> **What you need to do**
Below is a block of entries; repeat exactly the lines starting at the line that contains "[00:00:00.00 to 00:00:00.90]" and ending at the line that contains "Word for word: And", both included.

> **Provided records**
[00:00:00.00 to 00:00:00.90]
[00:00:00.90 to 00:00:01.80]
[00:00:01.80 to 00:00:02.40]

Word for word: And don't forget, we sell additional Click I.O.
==
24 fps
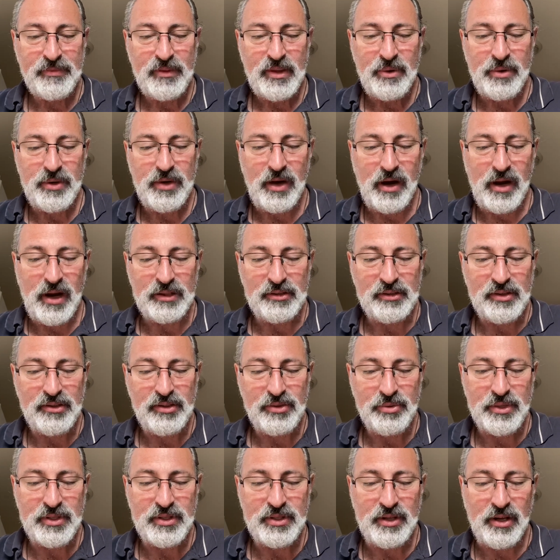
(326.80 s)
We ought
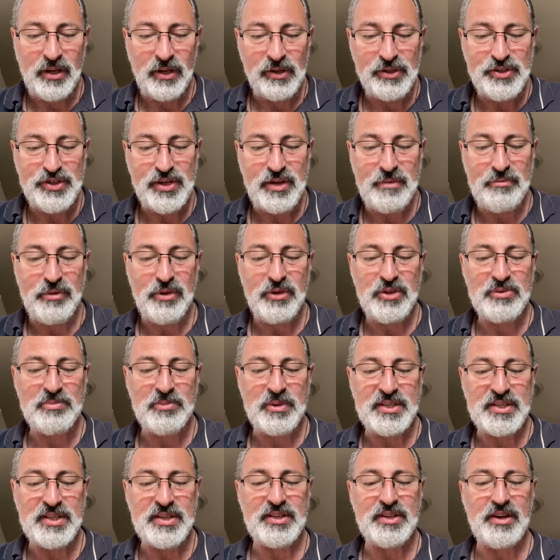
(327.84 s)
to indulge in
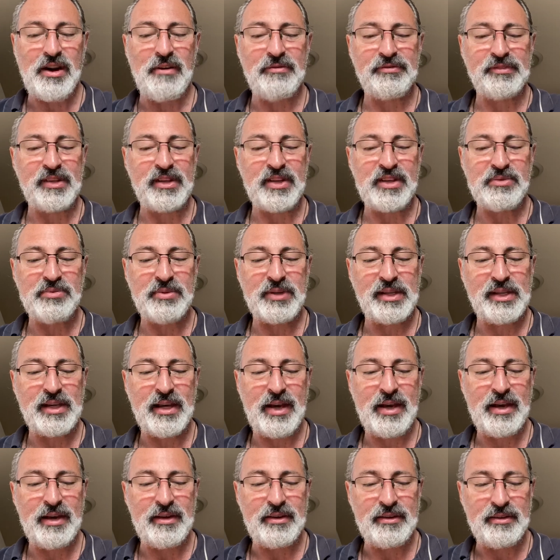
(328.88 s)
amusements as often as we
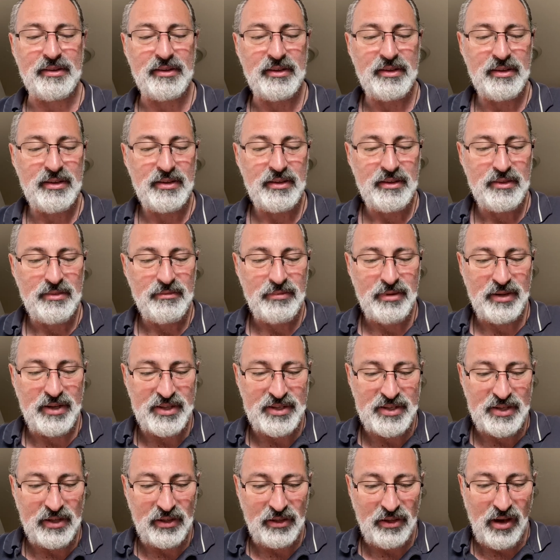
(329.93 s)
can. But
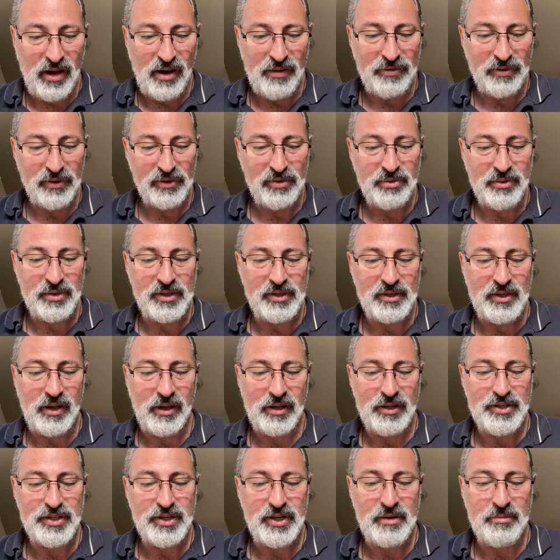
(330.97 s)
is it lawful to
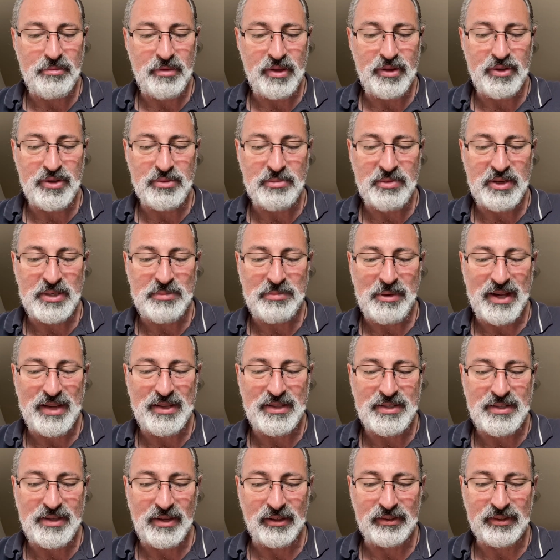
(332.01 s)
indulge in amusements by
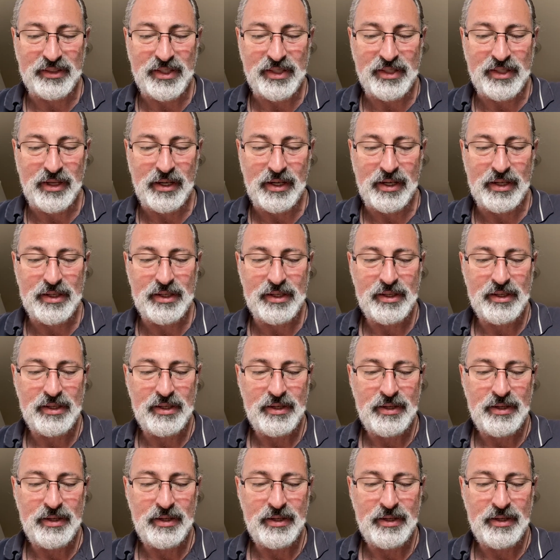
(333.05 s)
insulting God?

> **Response**
[00:00:00.00 to 00:00:00.90]
[00:00:00.90 to 00:00:01.80]
[00:00:01.80 to 00:00:02.40]

Word for word: And don't forget, we sell additional Click I.O.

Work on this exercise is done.